While the central channel 55 is shown to be formed of a single continuous 
trough, it should be clear that in an alternative embodiment the central 
channel 55 may be formed of a series of adjacent troughs. In yet another 
alternative, the central channel 55 is not a trough or a depression, but 
is rather embossed or raised. In still another embodiment, the central 
channel 55 may be formed of a combination of a series of adjacent or 
alternating troughs and raised sections. Some or all of these troughs 
and/or raised sections may be collinear with the major axis of the load 
beam 10, or alternatively, they may be offset relative thereto. 
The side openings 62, 64 are symmetrical relative to the central axis B--B 
of the load beam 10. The openings 62, 64 may have any desired shape even 
though they are illustrated in FIGS. 1 and 2 as being a square-shaped 
section. In a preferred embodiment, the openings 62, 64 are located 
outside the nodal area of the first torsion vibration mode of the load 
beam 10. A typical size of a single opening is approximately 0.010 inch by 
0.010 inch.
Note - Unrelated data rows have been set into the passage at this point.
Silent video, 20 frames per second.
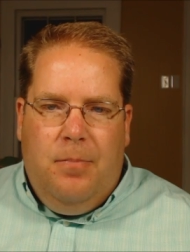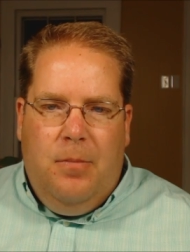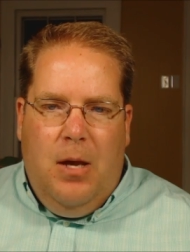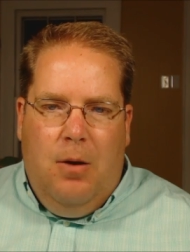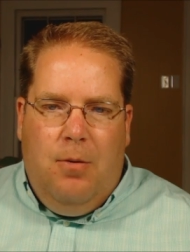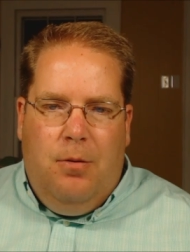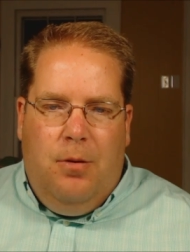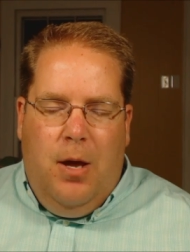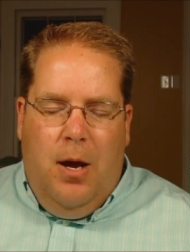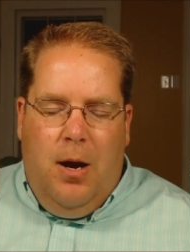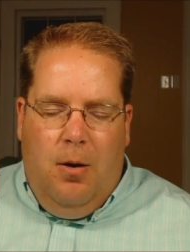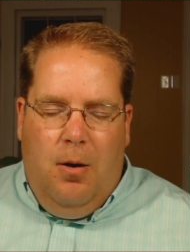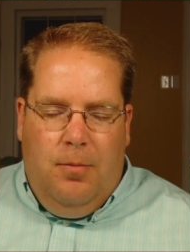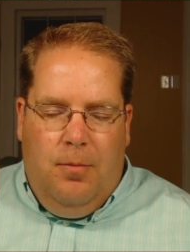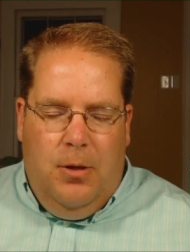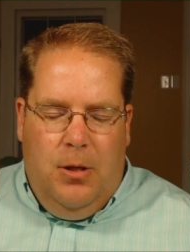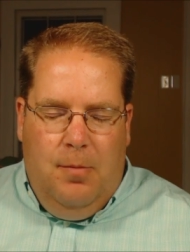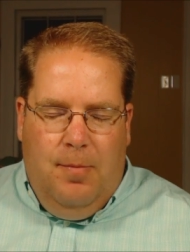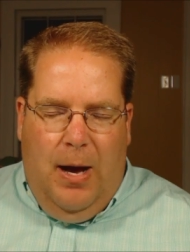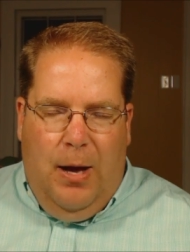They were
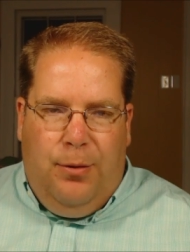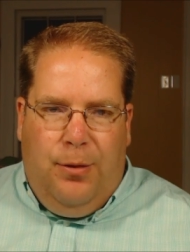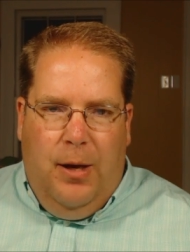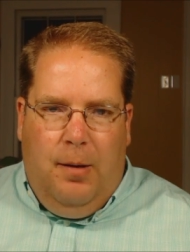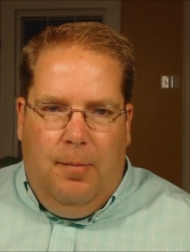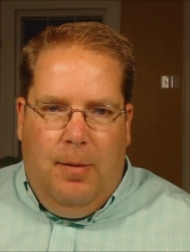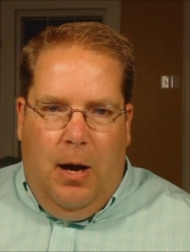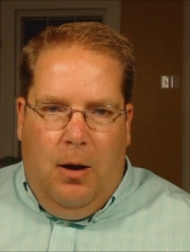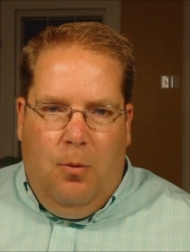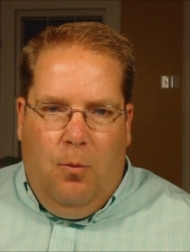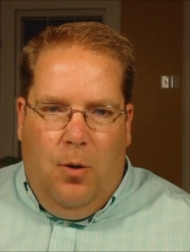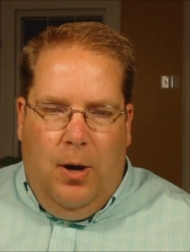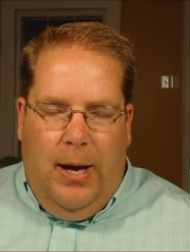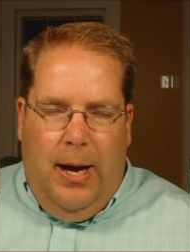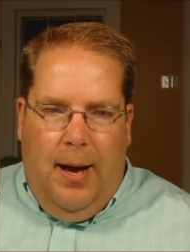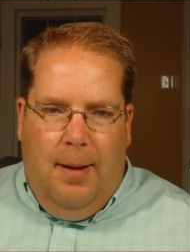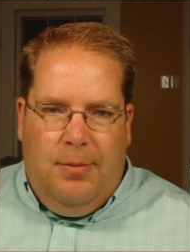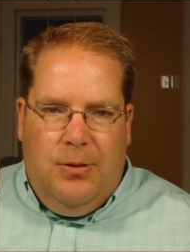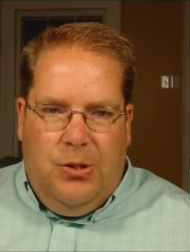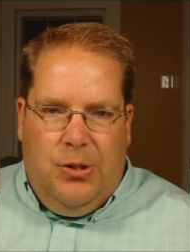there. You might think about what
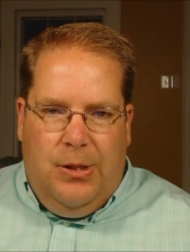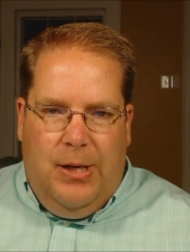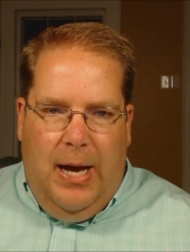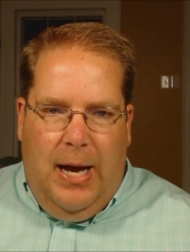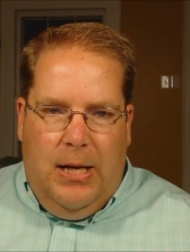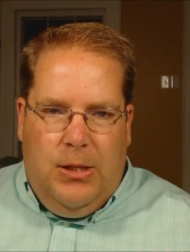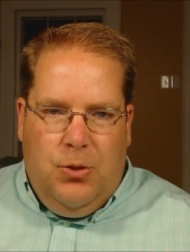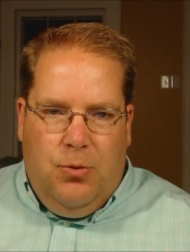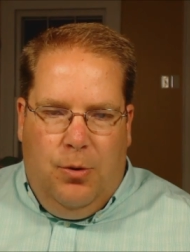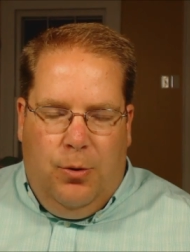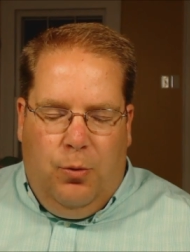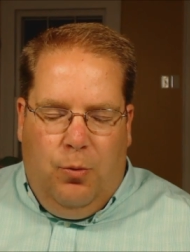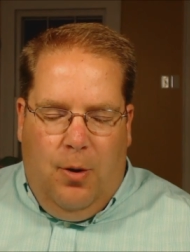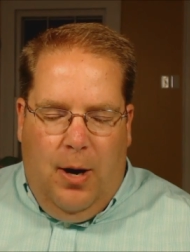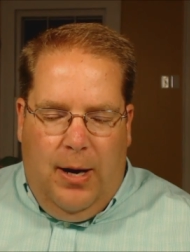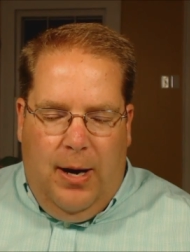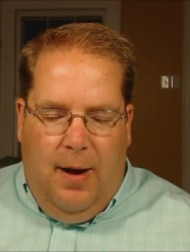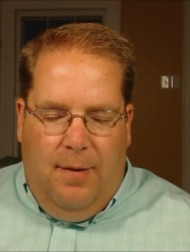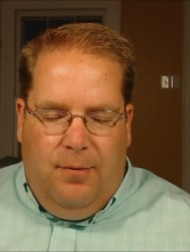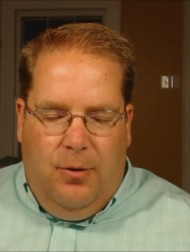happened in Nazareth
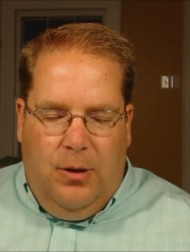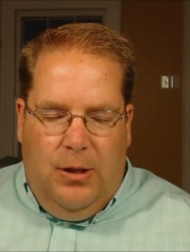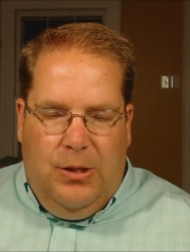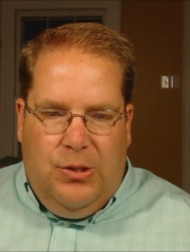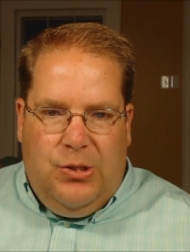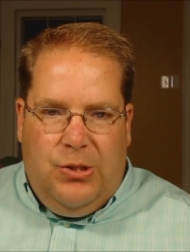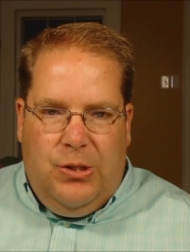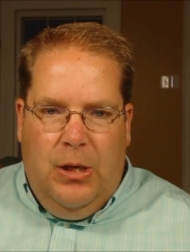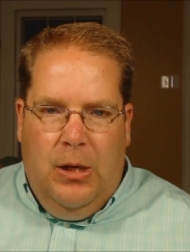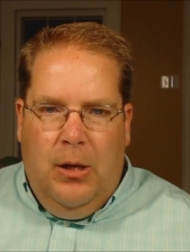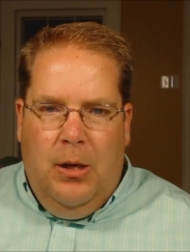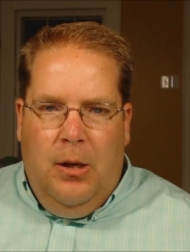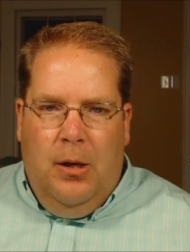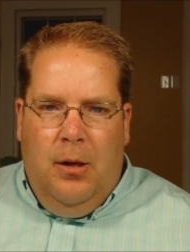right after this.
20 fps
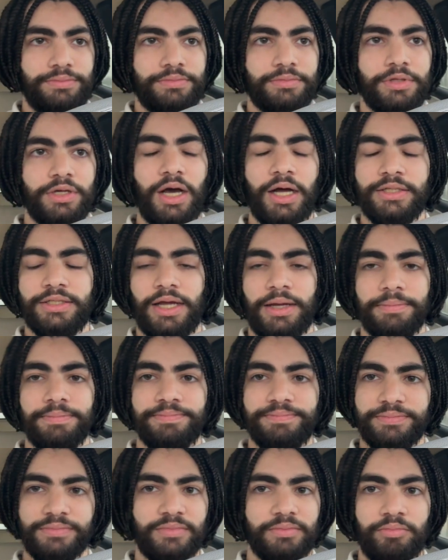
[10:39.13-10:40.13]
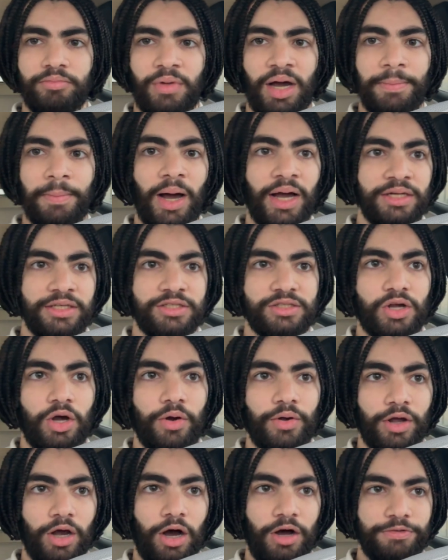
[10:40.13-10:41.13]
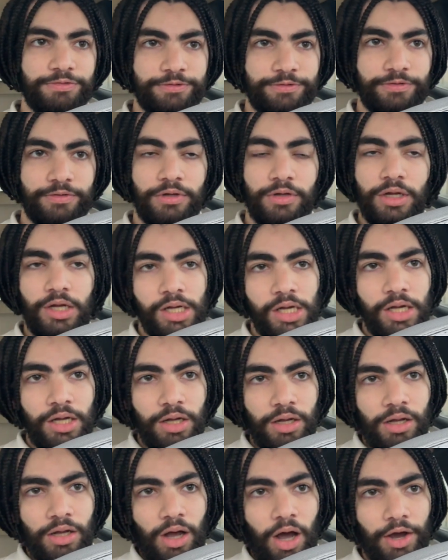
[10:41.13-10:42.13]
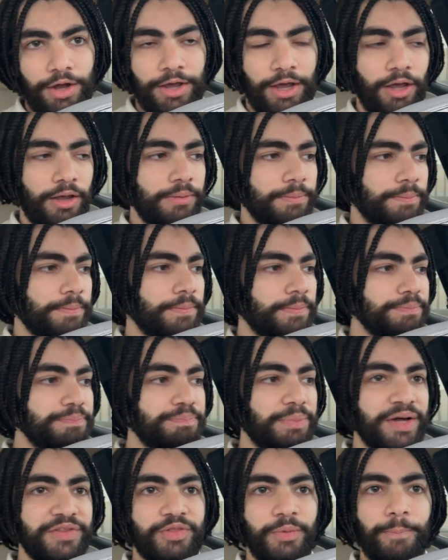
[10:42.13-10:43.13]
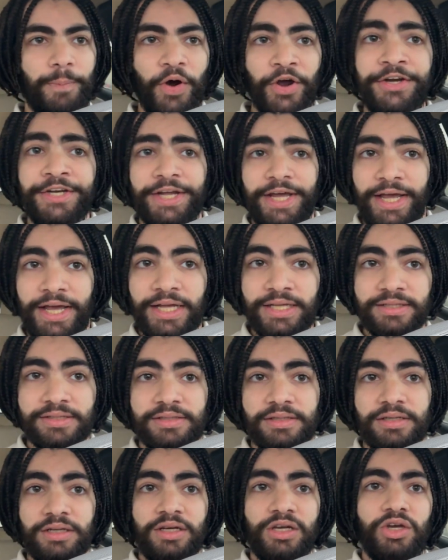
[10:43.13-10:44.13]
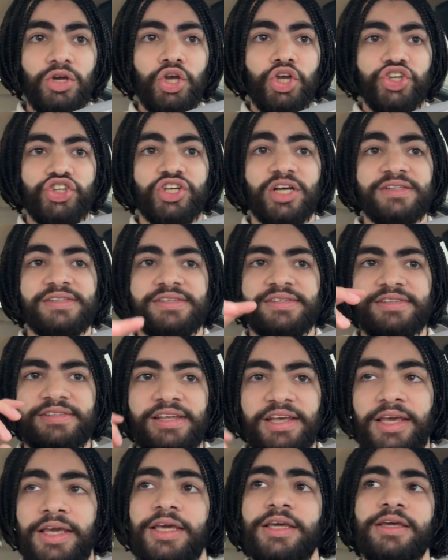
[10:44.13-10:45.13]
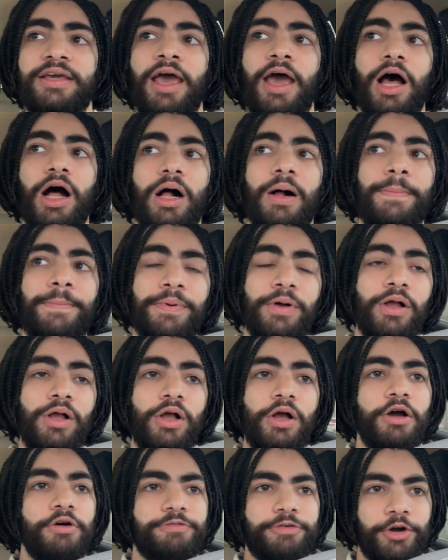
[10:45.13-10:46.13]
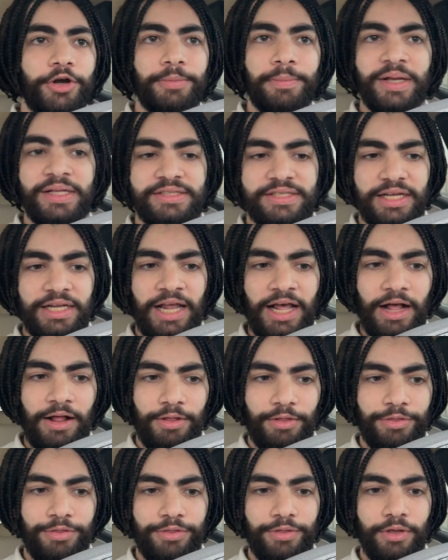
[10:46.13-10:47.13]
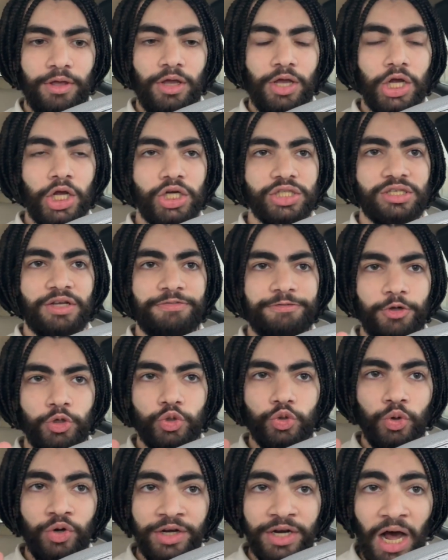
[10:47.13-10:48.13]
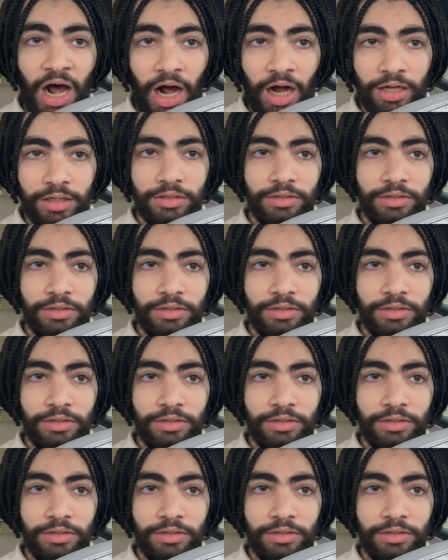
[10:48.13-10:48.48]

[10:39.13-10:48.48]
Goddamn, my mind is going off. Okay, but the point is, just seek help for your mental health. Because if you do not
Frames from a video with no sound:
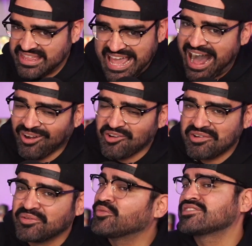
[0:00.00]
the
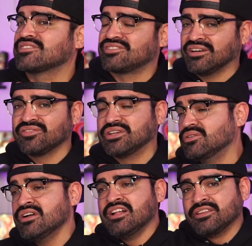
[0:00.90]
algorithm wants to serve
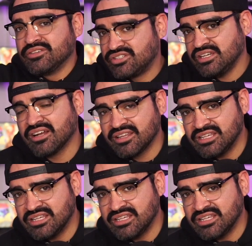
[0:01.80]
you, you see it on the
While seven openings 62, 64 are illustrated on each side of 
the forward section 16, it should be clear that a different number of 
openings may be alternatively selected. 
These side openings 62, 64 assist in reducing the overall mass of the HGA 
33 and in positioning the center of gravity of the HGA 33 along the 
central axis of the load beam 10, closer to the base plate attachment 
segment 12. Generally, the reduction in the overall mass is beneficial to 
increase the frequencies of all vibration modes, and in particular the 
first torsion frequency, it being understood that the vibration 
frequencies are inversely proportional to mass and directly proportional 
to stiffness. The side openings 62, 64 are specifically located where the 
ratio of stiffness to mass is low for the vibration modes of interest, 
including the first torsion mode of load beam 10. Another advantage of 
having the center of gravity of the HGA 33 located as far rearward as 
possible is to render the HGA 33 more shock resistant, that is, to 
increase the amount of shock force required to separate the magnetic head 
from the disk, which improves disk drive performance. 
FIGS. 5 and 6 illustrate a load beam 100 comprising a base plate attachment 
segment 112 which extends to a bend region 114 and which projects forward 
to a forward section 116. The load beam 100 is typically formed as a 
single piece from stainless steel sheet stock or another suitable 
material. 
The base plate attachment segment 112 has a circular central opening 119 
for receiving a boss 121 of a base plate 123, as shown in FIG. 7. The base 
plate attachment segment 112 is defined by a rearward edge 125, and a 
forward edge 127 parallel to the rearward edge 125, and delineated by a 
hypothetical line QQ shown in a dashed line. Two side edges 129, 131 that 
join the rearward edge 125 and the forward edge 127 are located 
symmetrically relative to the central axis B--B. In another embodiment, 
the side edges 129, 131 may be positioned at an angle relative to the 
central axis B--B. 
FIG. 7 illustrates an HGA 133 incorporating the load beam 100. The bend 
region 114 provides the load beam 100 with the desirable spring force for 
preloading the HGA 133 and opposes the air bearing force generated by the 
floating action of the head or slider 136 over a rotating magnetic disk. 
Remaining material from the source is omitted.